Top of Source data

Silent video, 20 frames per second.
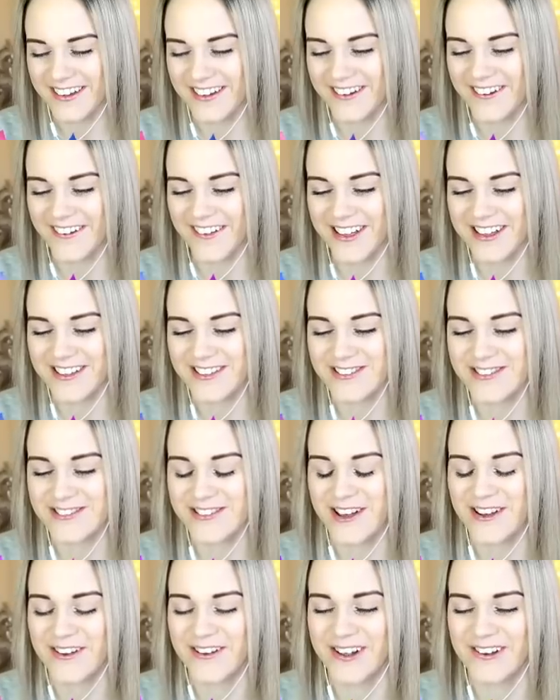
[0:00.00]
Oh, it's
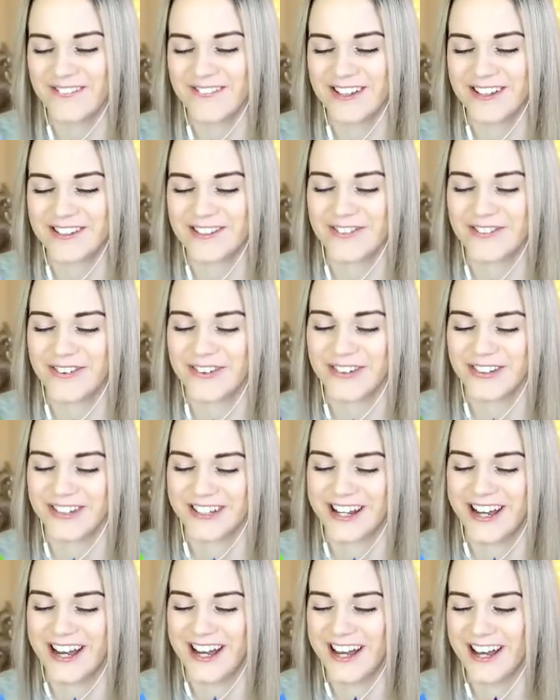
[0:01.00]
so lovely to watch
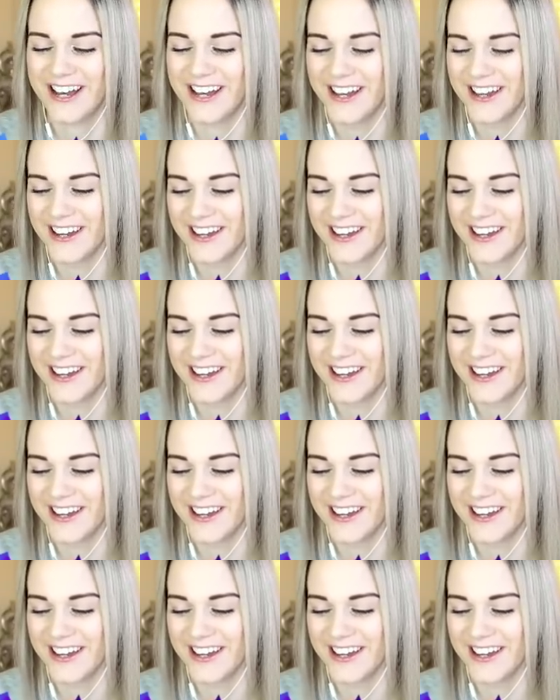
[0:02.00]
that.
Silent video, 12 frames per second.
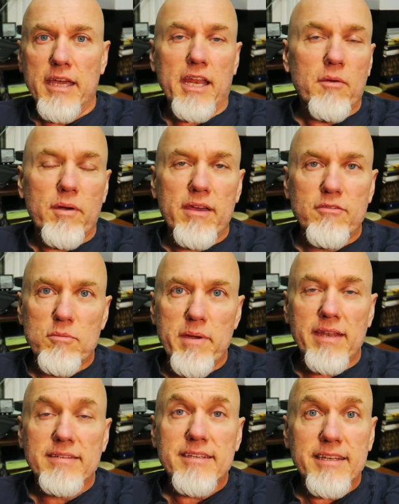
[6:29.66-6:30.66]
anyway, if you
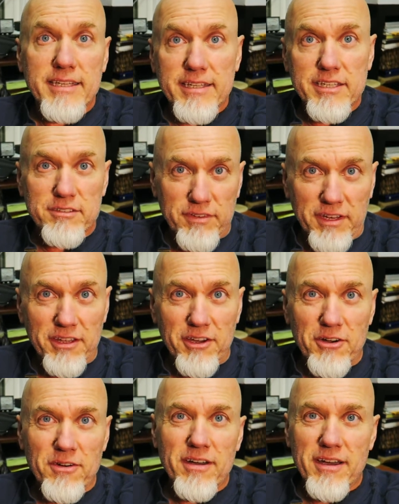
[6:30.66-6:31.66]
made it to the end of this
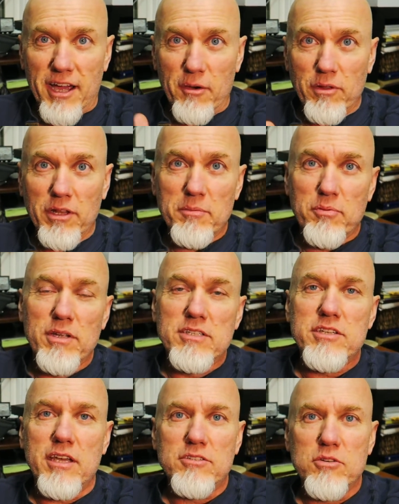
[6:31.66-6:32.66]
video, I really
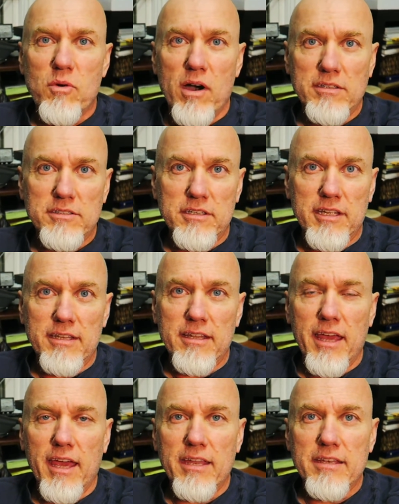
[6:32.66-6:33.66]
appreciate you watching
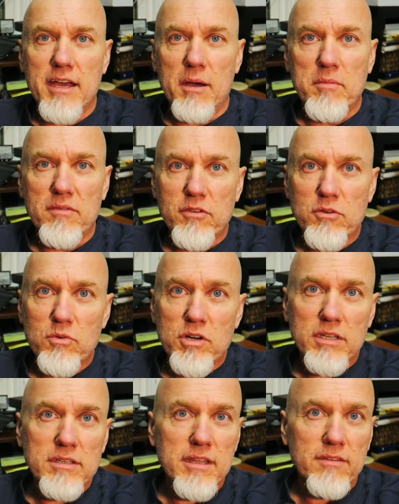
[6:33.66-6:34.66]
it. And if
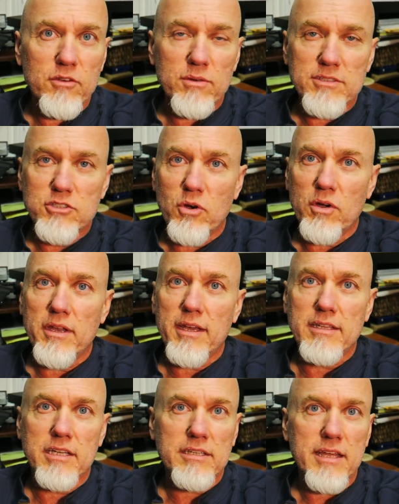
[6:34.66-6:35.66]
you enjoyed
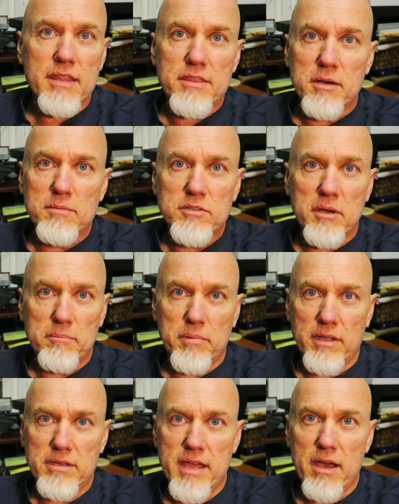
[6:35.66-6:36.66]
it, click that thumbs up
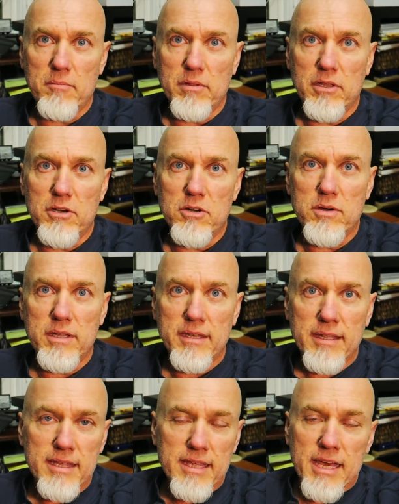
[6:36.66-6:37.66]
button down below and
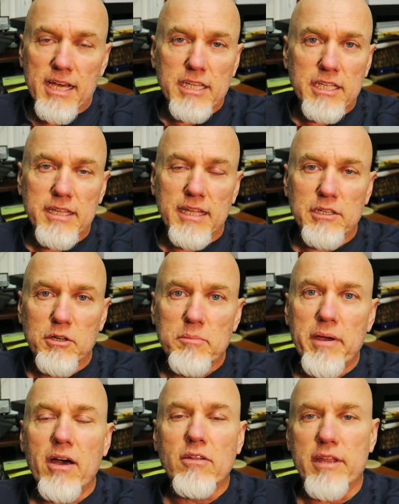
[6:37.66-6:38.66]
click that little
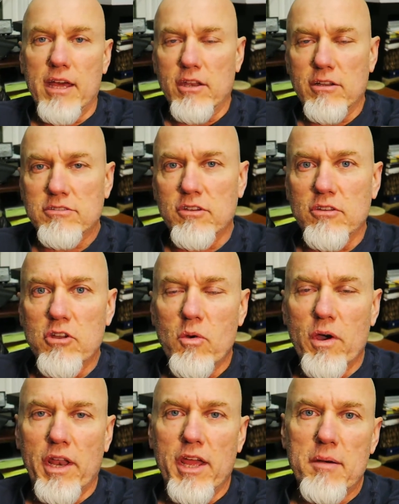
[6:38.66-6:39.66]
bell down there so you know
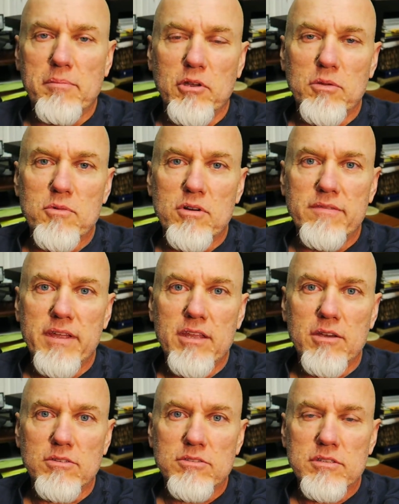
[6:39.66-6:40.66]
when I upload more
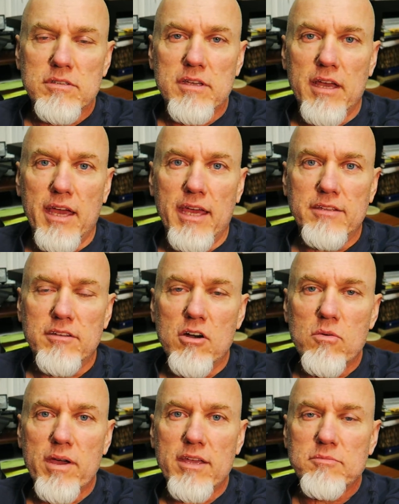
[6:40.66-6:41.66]
videos. As
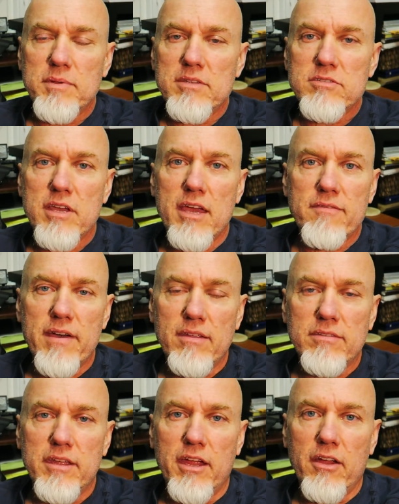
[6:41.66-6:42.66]
always, be safe
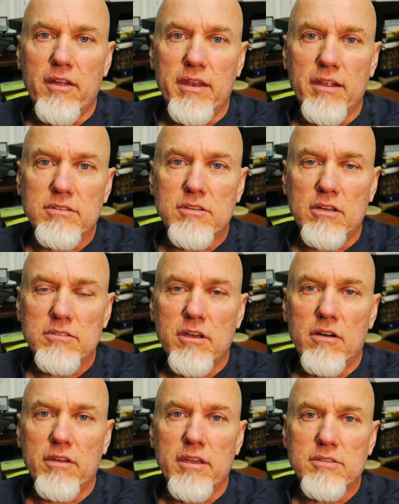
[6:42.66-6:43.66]
out there, and I'll talk to
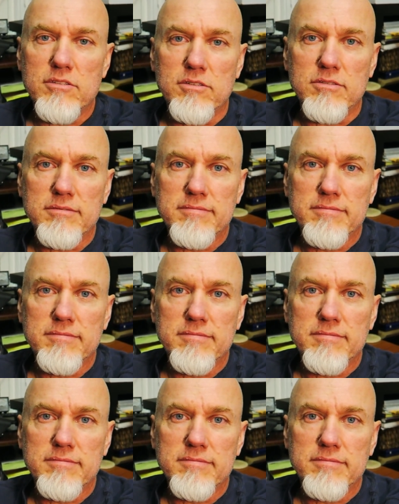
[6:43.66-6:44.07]
y'all again soon.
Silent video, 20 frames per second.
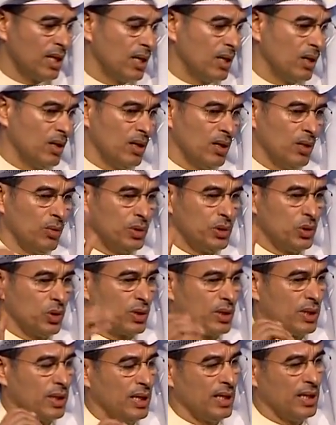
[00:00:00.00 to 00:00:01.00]
uh, we
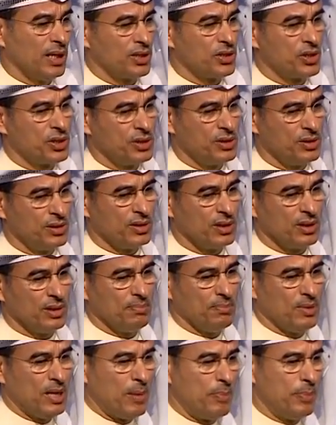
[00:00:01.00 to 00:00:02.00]
took uh,
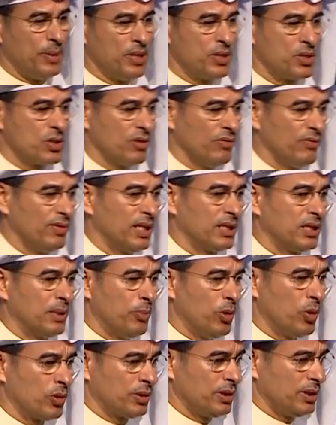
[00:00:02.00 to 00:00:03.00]
a piece of
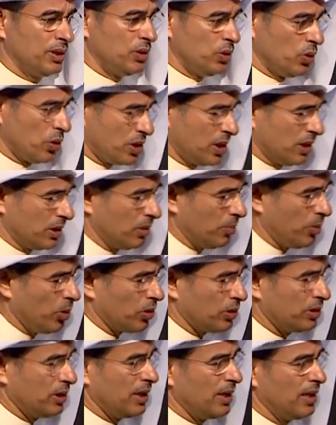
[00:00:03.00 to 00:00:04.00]
Net-a-Porter, Yoox
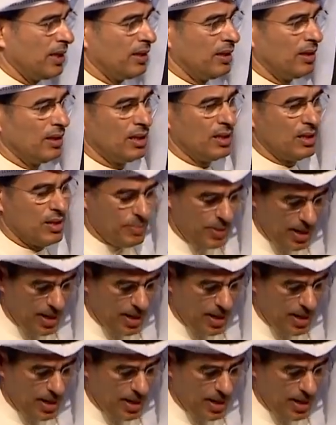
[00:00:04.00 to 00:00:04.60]
Net-a-Porter in, in the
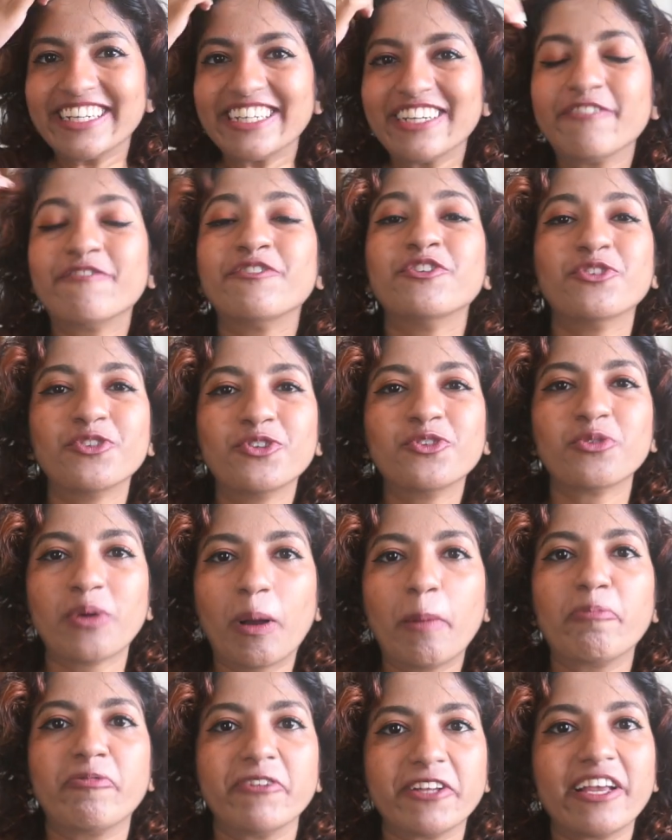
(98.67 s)
If you grew
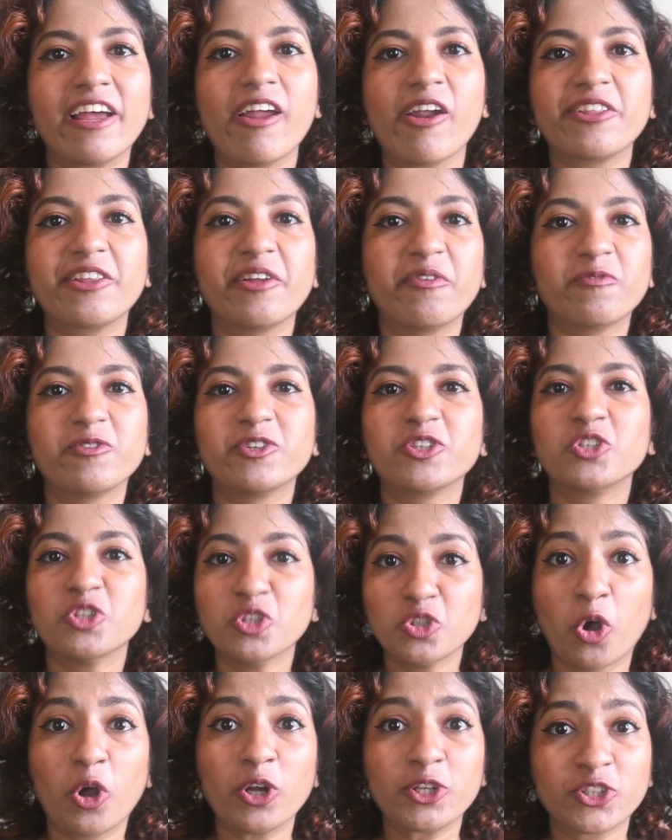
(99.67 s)
up with hair that was
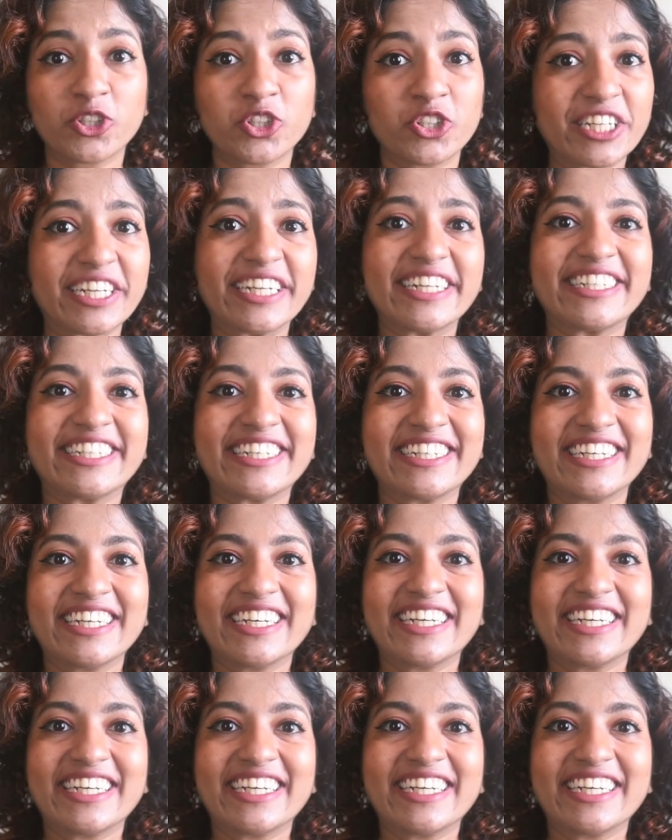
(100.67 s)
not straight,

Bottom of Source data

• Task to carry out:
With the pictures omitted, copy exactly the lines from the line that contains "[00:00:00.00 to 00:00:01.00]" through the end of the material.

• Result of this exercise:
[00:00:00.00 to 00:00:01.00]
uh, we
[00:00:01.00 to 00:00:02.00]
took uh,
[00:00:02.00 to 00:00:03.00]
a piece of
[00:00:03.00 to 00:00:04.00]
Net-a-Porter, Yoox
[00:00:04.00 to 00:00:04.60]
Net-a-Porter in, in the
(98.67 s)
If you grew
(99.67 s)
up with hair that was
(100.67 s)
not straight,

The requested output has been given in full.